Tia Adelaide (Tia Baida)

     
       A uma mulher extraordinária que habitou a minha infância, e que do mundo mágico que era o seu quarto, do alto do leito que a aprisionava, da sua cama de dossel, ensinou-me que não existem grades quando na imaginação temos asas, no pensamento aves, e nas palavras encantos.
       Que bom ainda é fazeres parte das memórias da história da minha vida...!

       Abria-se na vidraça um rastro de chuva os olhos semeavam silêncios, na rua o caminhar pacífico de quem tem e conhece todos os caminhos.
       Nunca um olhar foi tanto gente!
       Baida fora bonita (ainda o era) tinha percorrido os caminhos da vida com sabedoria, cheia de leveza, cabelo cor de vento, emprestando sons e rituais à sua voz ... e sabia coisas e contava histórias e ria num riso sorriso...
       No canto do mundo que é a sua terra, Baida era uma poalha de estrela.
       A cortina caiu.
       A vida era estranha e magoada... um homem de branco... dois médicos... trinta médicos... e Baida sorria ainda.
       Passeou dentro de si aquela dor de não mais correr, não mais saltar. E a alegria ainda coube no peito dela.
       Retirei-a breve, num poema gerado, eu, de pele porosa... um campo feito... um sobressalto, retomei-a nos dedos cobertos de sal e numa asa, laço de amizade digo-lhe.
       Que é nos seus olhos que habita a vida, ressalta, explode, brilha, comunica e envolve.
       Ela mudava a cor da parede, o lugar da mesa, talvez do quadro, podia mudar tudo, rejuvenescendo a paisagem que tinha dia sim, dia sim, sentir viva e nova para respirar.
       Passaria o tempo contando as flores da almofada que adornava o sofá...
       Ouvindo Beethoven e Bach... ler, conversar...
       Mas quem lhe dizia que tinha duas estrelas no fundo dos olhos, dois lagos sem fundo.
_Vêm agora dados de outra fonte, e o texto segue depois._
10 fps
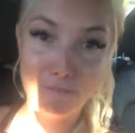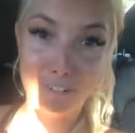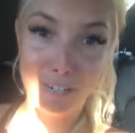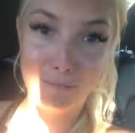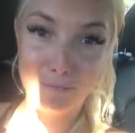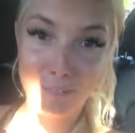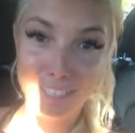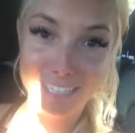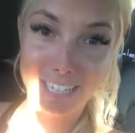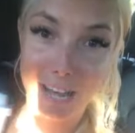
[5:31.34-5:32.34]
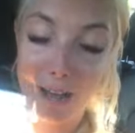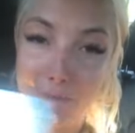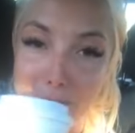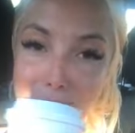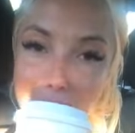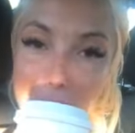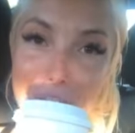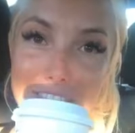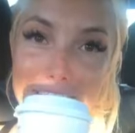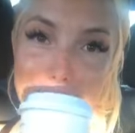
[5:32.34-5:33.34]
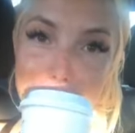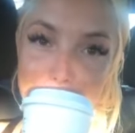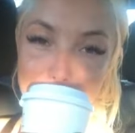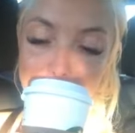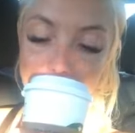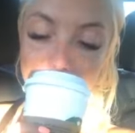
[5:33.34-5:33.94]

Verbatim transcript: from? Where's it coming from? Oh, thanks, Beverly.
E eu, correria louca, inconformada, aprendi dentro deles o verbo esperar, a regar o tempo como flores sedentas com mares de calma e sal.
       Caí no tempo, agitei-me, tentando reunir o sentido íntimo que já tinha adormecido nos dias de turbilhão.
       Toquei-me de palavras caladas e silêncios gritantes.
       Valia a pena.
       Viver só, é duro, viver na penumbra, dói, calar, mata!
       Baida no espaço do tempo dividido em quatro estações, tinha uma outra estranha, mas maravilhosa estação. É pois assim, Baida e o seu quarto, ondulando na esperança dos adultos-meninos que ainda sonham.
       E digo que a ilha e o quarto serão para Baida a minha hortênsia florida, o círculo do sereno existir.
       O mundo da Ilha dos Bravos, cristalizado no mundo dela!

       E tal como ela me ensinou, a melhor maneira de aprender a escrever, é escrevendo, não importa tarde ou cedo... Deixo pois a promessa de vos vir a contar todas as histórias que duas crianças viveram com enorme magia e cumplicidade, orquestradas e “dirigidas” unicamente, pela imaginação e vivacidade desta mulher, que tinha a sabedoria de saber existir.